Lo primero que sentí aquella mañana al salir de mi edificio, fue aquel insoportable e impregnante olor a mierda de caballo. Me fue prácticamente imposible disimular la mueca de asco que me nacía, tratando inútilmente de tapar mi nariz evitando la pestilencia. Finalmente, no me quedo de otra que acelerar el paso para alejarme lo más rápido posible de aquella hediondez.
Media cuadra más allá, la calle comenzó a poblarse de manchas oscuras que se dispersaban por todos lados. No cabía duda, el insoportable olor que me llevaba persiguiendo provenía de aquellos pedazos de excremento de caballo que se apoderaban del asfalto. No podía dejar de preguntarme cómo un animal podía ser capaz de producir tamaña cantidad de nauseabundos caminos de deshechos. Y no era solo yo el que se asombraba ahora del maloliente panorama, la gente se detenía a compartir con otros su marejada de quejas respecto a la situación, y algunos vehículos comenzaban a patinar en lo que algún gracioso caballo nos había dejado como obsequio.
Llegando a la oficina, el olor empeoraba. Ya no era uno que otro manchón café, si no que la misma acera se poblaba de charcos de la repulsiva sustancia. Las nauseas comenzaban a invadirme, cuando alcancé la puerta del edificio donde trabajo y me apresure a internarme y protegerme dentro de sus paredes.
Pero aún sentado en mi escritorio, y en un piso dieciséis, la pesadilla no se alejaba. En un minuto llegué a pensar que era producto de la larga exposición al mal olor a la cual había estado, pero mis sentidos no me fallaban, aún podía percibirlo, y era tan potente que era como si alguien hubiese dejado un poco de aquella asquerosidad a mi lado.

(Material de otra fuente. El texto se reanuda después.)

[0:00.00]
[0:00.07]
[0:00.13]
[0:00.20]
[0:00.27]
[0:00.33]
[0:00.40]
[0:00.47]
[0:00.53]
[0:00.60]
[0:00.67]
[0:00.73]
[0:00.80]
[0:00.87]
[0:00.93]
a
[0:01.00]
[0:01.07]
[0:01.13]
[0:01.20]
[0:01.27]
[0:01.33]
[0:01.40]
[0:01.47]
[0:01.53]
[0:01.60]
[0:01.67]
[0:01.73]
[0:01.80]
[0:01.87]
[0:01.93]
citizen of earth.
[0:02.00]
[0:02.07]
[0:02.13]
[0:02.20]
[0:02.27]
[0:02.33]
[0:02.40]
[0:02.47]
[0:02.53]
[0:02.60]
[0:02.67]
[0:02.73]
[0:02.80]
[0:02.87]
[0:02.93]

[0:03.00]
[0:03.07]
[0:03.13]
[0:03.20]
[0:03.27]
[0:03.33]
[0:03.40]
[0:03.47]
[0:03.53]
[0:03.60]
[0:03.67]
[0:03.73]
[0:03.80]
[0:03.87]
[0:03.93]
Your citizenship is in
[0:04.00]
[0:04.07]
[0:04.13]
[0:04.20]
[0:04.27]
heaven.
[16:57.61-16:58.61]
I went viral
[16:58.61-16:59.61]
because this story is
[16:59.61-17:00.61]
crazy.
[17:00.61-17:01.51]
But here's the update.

A lo largo de la jornada laboral, trate de olvidar el tema, pero aún no podía sacarlo de mis narices. Conversé un rato con algunos compañeros que seguían mis mismas inquietudes, ante lo cual cada uno aportada con sus propias teorías: que durante la noche un camión proveniente del establo se había volcado y rociado su contenido en la calle, que era una muestra de arte moderno en la que un artista desequilibrado no había encontrado nada mejor que decorar la ciudad con adornos tan sofisticados, o unas más descabelladas, como que durante un experimento científico se había creado un caballo de inmensas proporciones, el cual no habrían logrado dominar y se habría escapado.

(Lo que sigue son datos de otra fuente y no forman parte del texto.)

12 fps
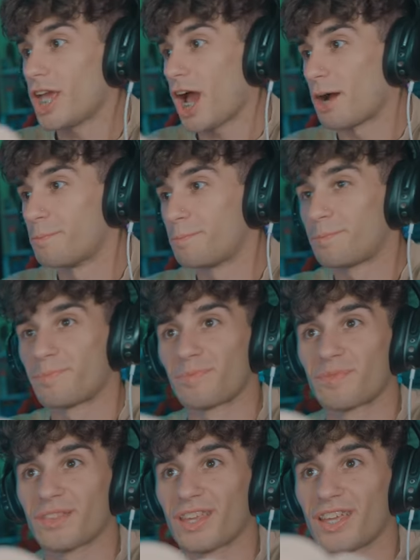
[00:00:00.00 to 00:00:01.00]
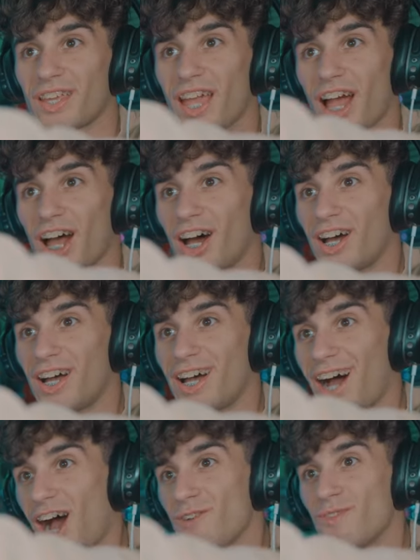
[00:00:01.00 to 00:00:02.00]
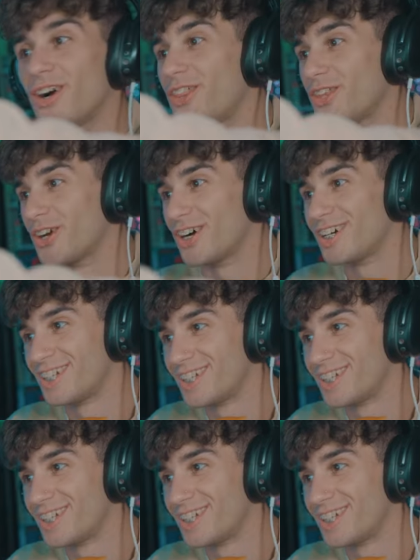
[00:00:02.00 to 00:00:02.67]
Yeah. Yeah. I'm with you.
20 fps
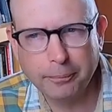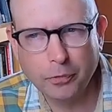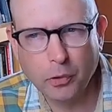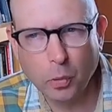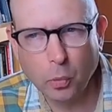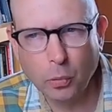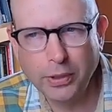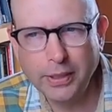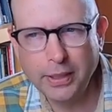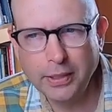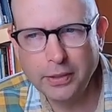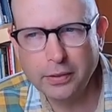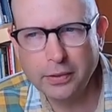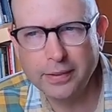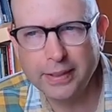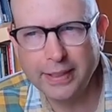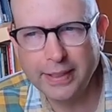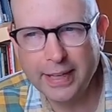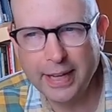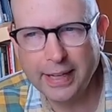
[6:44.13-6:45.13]
We need to
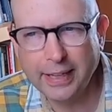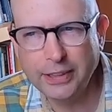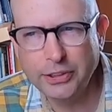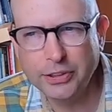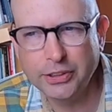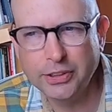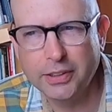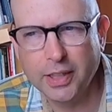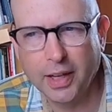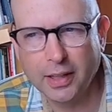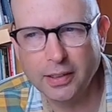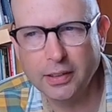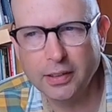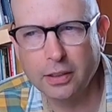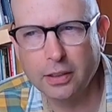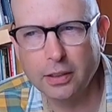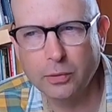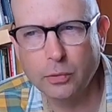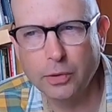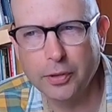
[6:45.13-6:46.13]
engage in
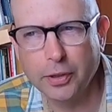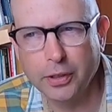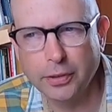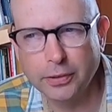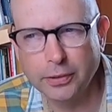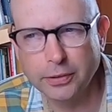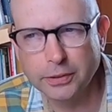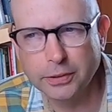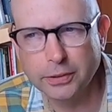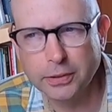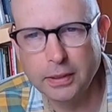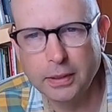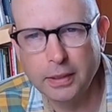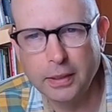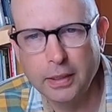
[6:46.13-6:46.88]
dialogue with others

Cuando dio por fin la hora para dar termino a mi jornada laboral, me retire deseando que al salir a la calle no me encontrase con tal espectáculo nuevamente, pero eran ilusiones, allí continuaban esas horrendas heces que reinaban por doquier.

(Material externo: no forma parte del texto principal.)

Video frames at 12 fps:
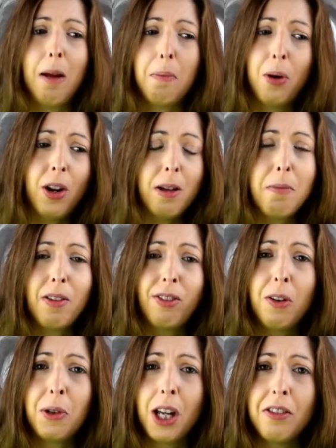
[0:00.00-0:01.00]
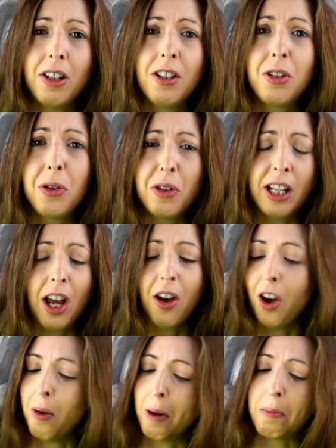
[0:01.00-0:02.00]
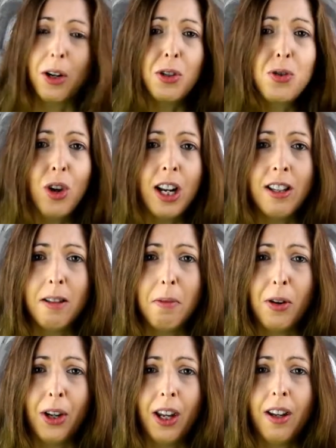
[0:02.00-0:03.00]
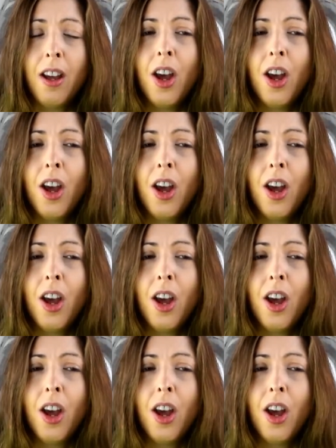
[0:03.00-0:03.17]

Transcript: I put it in my phone cover, and as soon as I get home, I put it straight in the pocket,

Caminé todo el trayecto de regreso con la boca y la nariz tapada por mi mano, mientras que cada paso se hacía eterno por las repulsivas bocanadas de aire que acosaban mi respiración.
Ya de vuelta al punto de partida de mi viaje diario, me encontré con que el portero del edificio estaba sentado en un murillo mientras reía a sus adentros ante el panorama. No pude evitar preguntarle que le causaba tanta gracia, ante lo que me respondió, aún con unas risotadas atascadas en su garganta, que lo vivido aquel día no había sido nada más que resultado del ataque de un loco que había decidido rosear la calle con tan adorable aroma.
Se había escapado de su asilo, dirigiéndose al establo cercano al lugar de donde durante varias semanas había estado recolectando los excrementos de los caballos, para después concluir su hazaña con la exposición que todos habíamos presenciado. Mas adelante, durante su detención, este habría alegado inocencia, diciendo que solamente había hecho esto para abrirle los ojos a la gente a la realidad, mezclando este hedor que resultaba totalmente inofensivo comparado con uno considerablemente peor… ese que está presente todos los días, el que producimos todos en conjunto, no solo con desechos y tóxicos, si no que con el ambiente que generamos como sociedad, egoísta, egocéntrica, poseedora de una ceguera tan grande que aniquila a quien quiera que se ponga en su camino, incluyendo los propios medios que le permiten vivir, algo que llega a oler de forma mucho peor que esos deshechos de animal.
No se que pasó con aquel hombre después, y el tema se olvidó rápidamente pues los de la municipalidad no tardaron mucho en quitar la suciedad de las calles. Pero ocurrió algo curioso, y es que el insoportable aroma a mierda aún no se logra ir y convive bajo mis narices con tal intensidad como en ese día en que esta anécdota comenzó.
Quizás después de todo, algunos locos no están tan locos.